Vor meinem ersten Besuch and Board eines internationalen Schiffes war ich total aufgeregt. Wir stiegen die Gangway hoch und wurden gleich von der philippinischen Gangway-Wache freundliche begrüßt und ins Schiff gebeten. Dort trafen wir auf einige weitere Crewmitglieder, denen wir unseren neu entwickelten „Bestellkatalog“ präsentierten. Aufgrund der Corona-Pandemie war es den Seeleute nicht gestattet, von Bord zu gehen, sodass wir es uns zu Aufgabe machten, sie bestmöglich mit allen nachgefragten Mitteln wie Sim-Karten, Süßigkeiten, Unterhaltungswaren oder Hygieneprodukte zu versorgen.

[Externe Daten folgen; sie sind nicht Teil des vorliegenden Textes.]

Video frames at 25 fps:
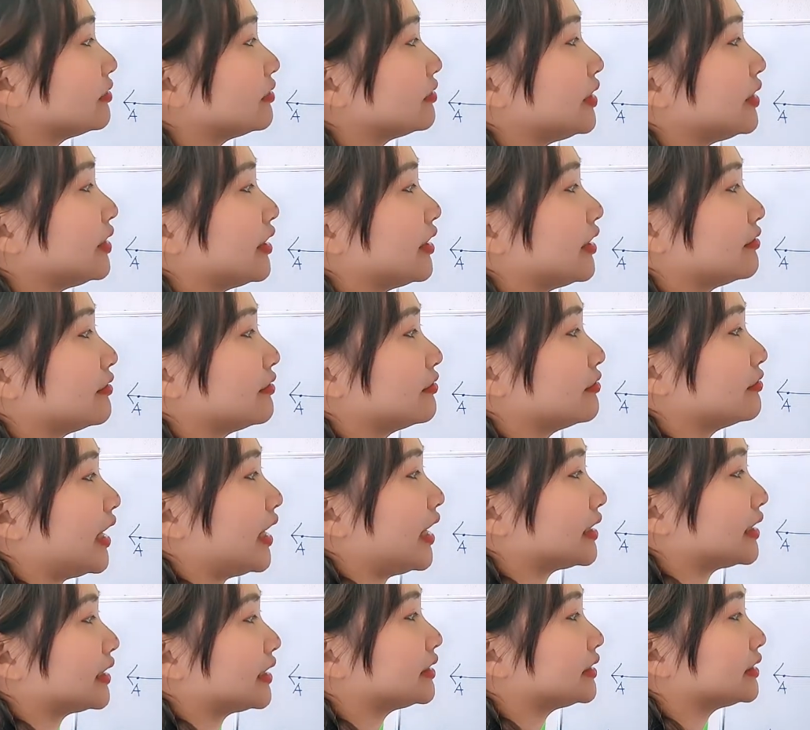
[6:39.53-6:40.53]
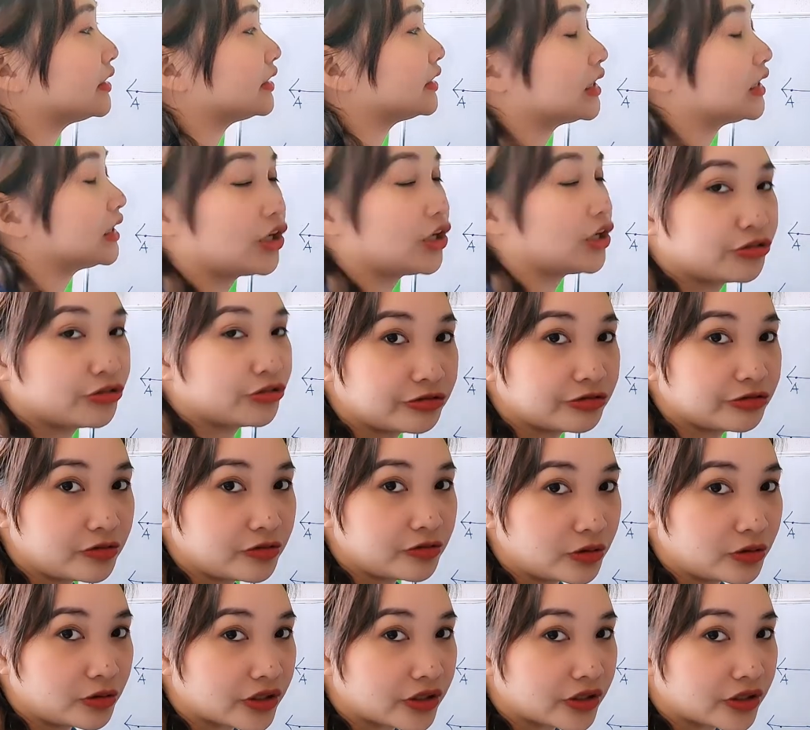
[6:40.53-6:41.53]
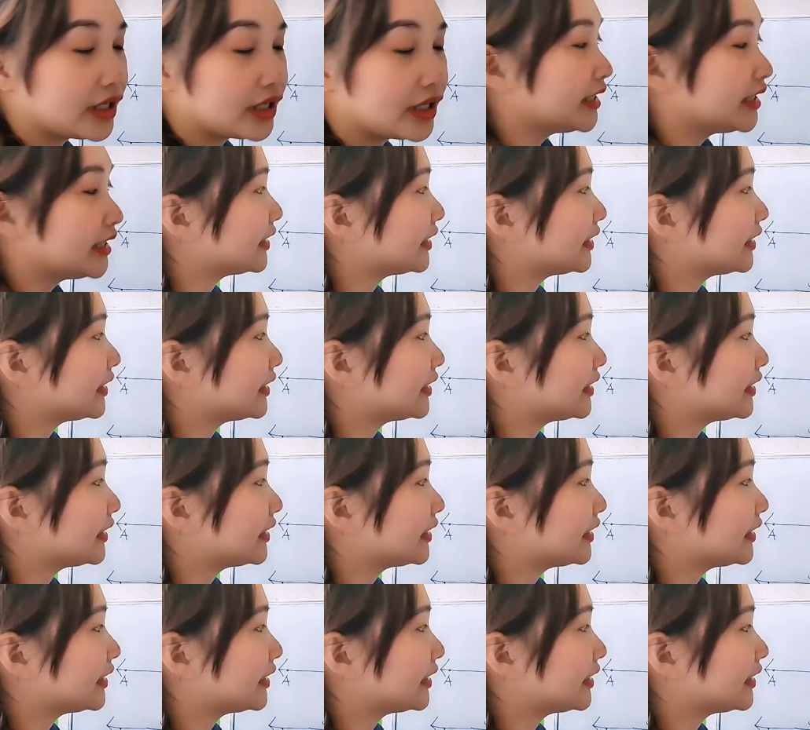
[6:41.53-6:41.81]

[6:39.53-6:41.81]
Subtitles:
We have angle 4.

Es wurde zu meinem Alltag, täglich auf Menschen aus verschiedensten Kulturen und Herkünften zu treffen, Erfahrungen auszutauschen, gemeinsam Mittag zu essen, einen Kaffee zu trinken oder sie zu Arztbesuchen zu begleiten und zu unterstützen. Über die Geschichten und Schicksale der Seeleute zu hören, haben meinen Horizont und Sichtweise auf die gesamte Welt geprägt und mir vor allem die Bedeutsamkeit der Schifffahrt für die gesamte Welt nähergebracht. Ich hatte das Gefühl, mit meiner Arbeit wirklich etwas zu erreichen und Gutes zu tun.

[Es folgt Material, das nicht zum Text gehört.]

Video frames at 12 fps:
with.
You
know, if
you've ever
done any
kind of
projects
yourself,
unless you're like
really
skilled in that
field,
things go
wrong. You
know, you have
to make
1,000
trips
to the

Die vielfältigen Aufgabenbereiche haben mich vor Herausforderungen gestellt, durch die ich mich aber unfassbar weiterentwickeln konnte. Und vor allem haben sie mir erheblich für mein zukünftiges Leben geholfen. Nach der Schule sind die meisten jungen Menschen planlos, fühlen sich unsicher und unbeholfen. Da man nun aber Verantwortung tragen musste, dies aber trotzdem in einem sehr angenehmen und entspannten Arbeitsklima, konnte man sich ausprobieren und seine Fähigkeiten auf die Probe stellen: Angefangen bei dem Englisch sprechen, das Begleiten der Seeleute ins Krankenhaus oder Ämter und ausfüllen von Dokumenten, das Organisieren und Verwalten der Unterkünfte, Hauswirtschaft, Verkauf von Dingen in dem Seemannsshop…

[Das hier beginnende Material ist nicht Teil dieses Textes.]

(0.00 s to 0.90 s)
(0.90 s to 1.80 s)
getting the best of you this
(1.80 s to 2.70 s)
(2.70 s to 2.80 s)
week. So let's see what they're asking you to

Und ein letzter Aspekt: Mich hat der Bundesfreiwilligendienst schließlich zu meinem heutigen Job geführt. Wie gesagt, hatte ich vor dem Bufdi Jahr keine Ahnung über die Schifffahrtsbranche. Während des Jahres, habe ich aber verschiedenste Menschen aus der Branche kennengelernt wie die Seeleute selbst, Kapitäne, Lotsen aber eben auch Schifffahrtskaufleute von Reedereiagenturen. So bin ich auf den Ausbildungsberuf der Schifffahrtskauffrau aufmerksam geworden und habe genau diese Ausbildung auch Anfang des Jahres erfolgreich abgeschlossen. Bis heute arbeite ich in einer Reederei und finde die Schifffahrtsbranche unfassbar interessant. Leider ist das Wissen über die Zusammenhänge und Bedeutung für die Weltwirtschaft kaum verbreitet, wie ich feststellen musste.

Ich bin bis heute immer noch stolz, dass ich durch das freiwillige Jahr einen winzig kleinen Teil beisteuern konnte und denke auch heute noch oft an alte Erlebnisse mit den Seeleuten, die ihr tägliches Leben auf einem Schiff im Meer führen und für die Sorge ihrer Familie auf viele Dinge verzichten. Die meisten Seeleute sind unfassbar zuvorkommend und höflich und freuen sich bereits über kleine Dinge. Das inspiriert einen.

Ich kann jedem jungen Menschen nur zu dem Bundesfreiwilligendienst raten, der Lust hat seinen Horizont zu erweitern und internationale Erfahrungen im eigenen Land zu sammeln. Man geht mit so viel mehr Erfahrungen, persönlicher Stärke und Arbeitserfahrungen aus dem Jahr heraus. Ich persönlich habe mich dann jedenfalls nicht mehr so planlos gefühlt.